I think that for me, I have always been drawn to the visceral experience of the narrative. I love a story that pulls me in, takes me to the brink and then, just as the credits start to roll, or just as you turn that last page, you are let go, and all is right with the world, once again. First and foremost, I consider myself to be a story teller and for all story tellers, there are just certain kinds of narratives that we are naturally drawn to. Think about all aspects of your life, and how things just come to you. Did you wake up one day and just consciously decide that you like dipping your potato chips in ketchup? While you were relaxing in the bath, did you suddenly come to the realization that you should start liking fedoras? Was there a thought-out process that led you to loving jazz? I realize that all seems trite, but my point still stands that we don’t necessarily choose the things that grab our interests and our passions.
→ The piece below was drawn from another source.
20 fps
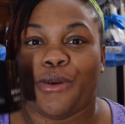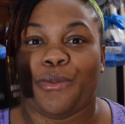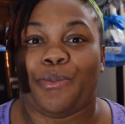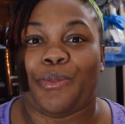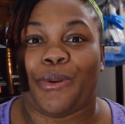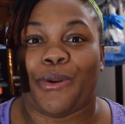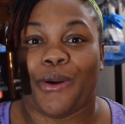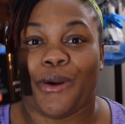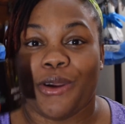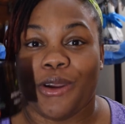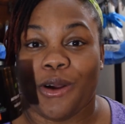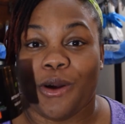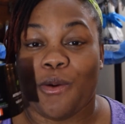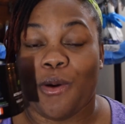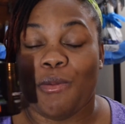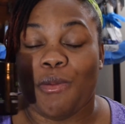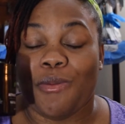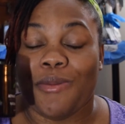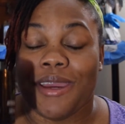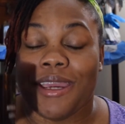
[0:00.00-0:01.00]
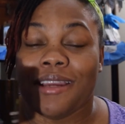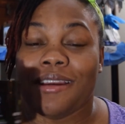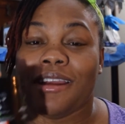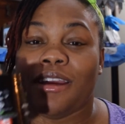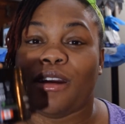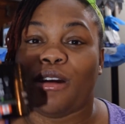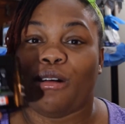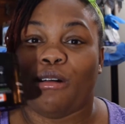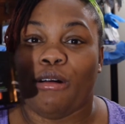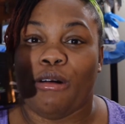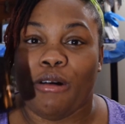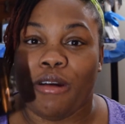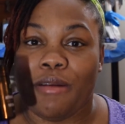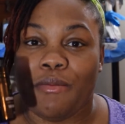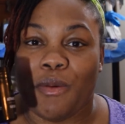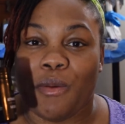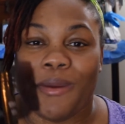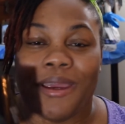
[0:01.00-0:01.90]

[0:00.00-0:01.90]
product. What I mean it good,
Writing is no different. Horror fiction is my fedora.
I don’t know if any of this makes sense. Maybe I’ve just been rambling on about nothing in particular, and I’m no closer to explaining myself than I was when I started. I suppose what is most important is that it’s okay if horror just isn’t your thing. I don’t expect everyone to enjoy the things I write or the things I love to read. There’s literature out there for all of us to enjoy. All I ask is that you don’t go so far as to dismiss us, based on your distaste of the art form. Not liking something is one thing, but it’s something else entirely to demean it as an invalid form of expression. One of my biggest irritants is the placement of literary fiction on a higher literary plane than that of “genre fiction”. As writers, we are all trying to do the same thing, even if it doesn’t come in the same form. Horror writers shouldn’t be disregarded as not being serious in the literary sense, because we work just as hard on our craft and on the stories we write. In the end, we’re all “genre” writers.
I suspect that this has long since passed what would be considered an acceptable length. I thank you for your patience and attention, and hope that this has been helpful insight, a brief peek into the possibly somewhat demented psyche. It’s high time I get back to the work bench, and start honing down the edge on that narrative.
I think I can hear some screaming down there.